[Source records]
● ● ● ● ●

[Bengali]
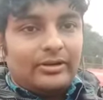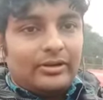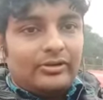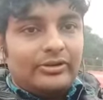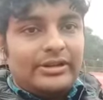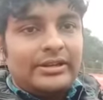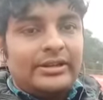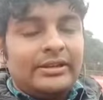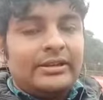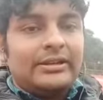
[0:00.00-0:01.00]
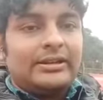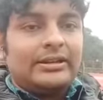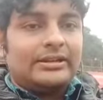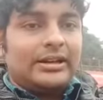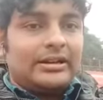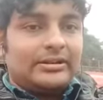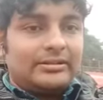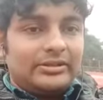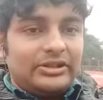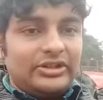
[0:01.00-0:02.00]
অলরেডি তার
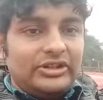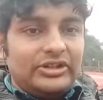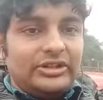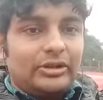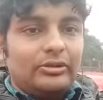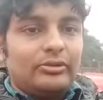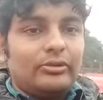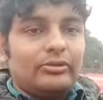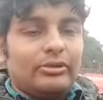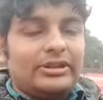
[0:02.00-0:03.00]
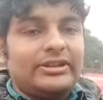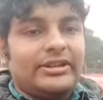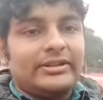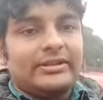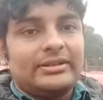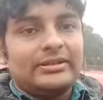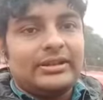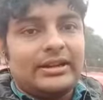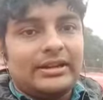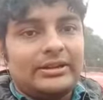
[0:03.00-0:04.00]
নিচে যে দলগুলো রয়েছে
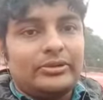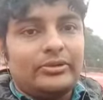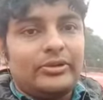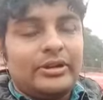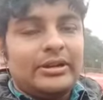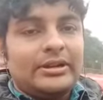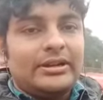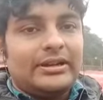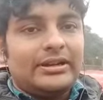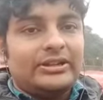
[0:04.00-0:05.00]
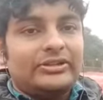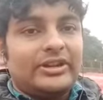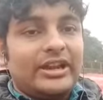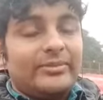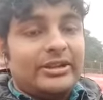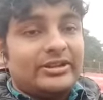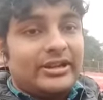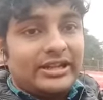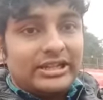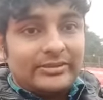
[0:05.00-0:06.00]
তারা কিন্তু চাইবে আজকে
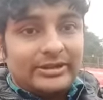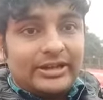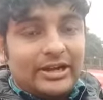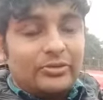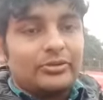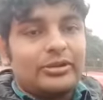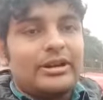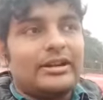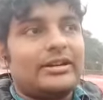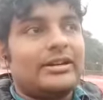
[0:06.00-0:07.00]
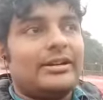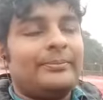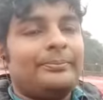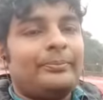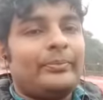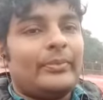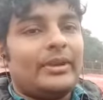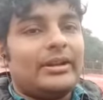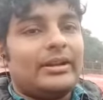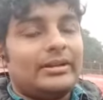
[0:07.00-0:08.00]
হায়দ্রাবাদ হারুক আর
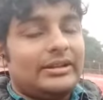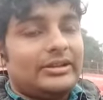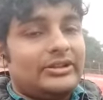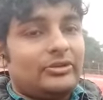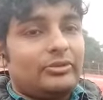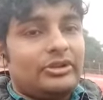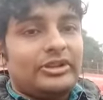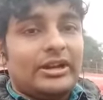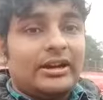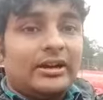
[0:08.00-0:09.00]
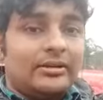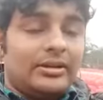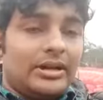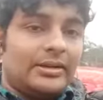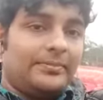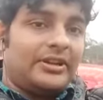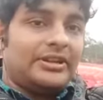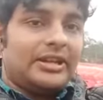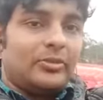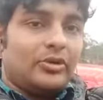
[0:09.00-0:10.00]
তার নিচে ওড়িশা
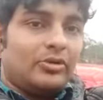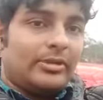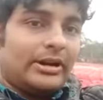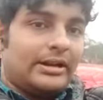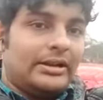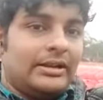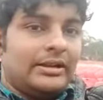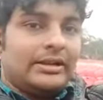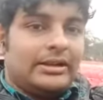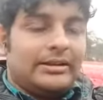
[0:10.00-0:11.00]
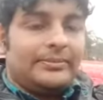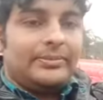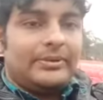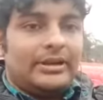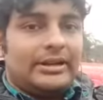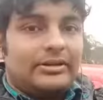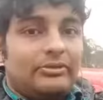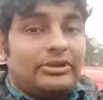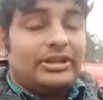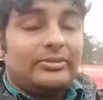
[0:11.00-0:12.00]
এটিকে মোহনবাগান এরা
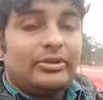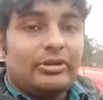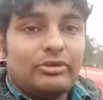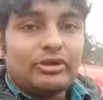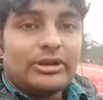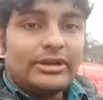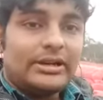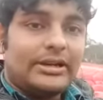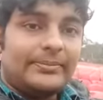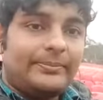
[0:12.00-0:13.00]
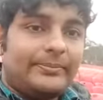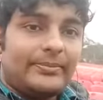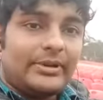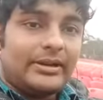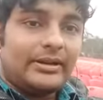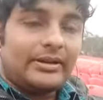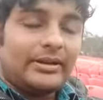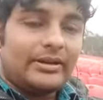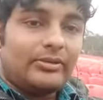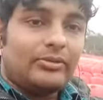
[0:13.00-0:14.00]
রয়েছে এবং অবশ্যই
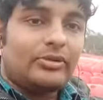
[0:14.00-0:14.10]
কোনো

● ● ● ● ●

Problem to work on — Nothing but the lines from the one containing "[0:03.00-0:04.00]" through the end of the entries is to be retyped, exactly as written and without pictures.

Solution below —
[0:03.00-0:04.00]
নিচে যে দলগুলো রয়েছে
[0:04.00-0:05.00]
[0:05.00-0:06.00]
তারা কিন্তু চাইবে আজকে
[0:06.00-0:07.00]
[0:07.00-0:08.00]
হায়দ্রাবাদ হারুক আর
[0:08.00-0:09.00]
[0:09.00-0:10.00]
তার নিচে ওড়িশা
[0:10.00-0:11.00]
[0:11.00-0:12.00]
এটিকে মোহনবাগান এরা
[0:12.00-0:13.00]
[0:13.00-0:14.00]
রয়েছে এবং অবশ্যই
[0:14.00-0:14.10]
কোনো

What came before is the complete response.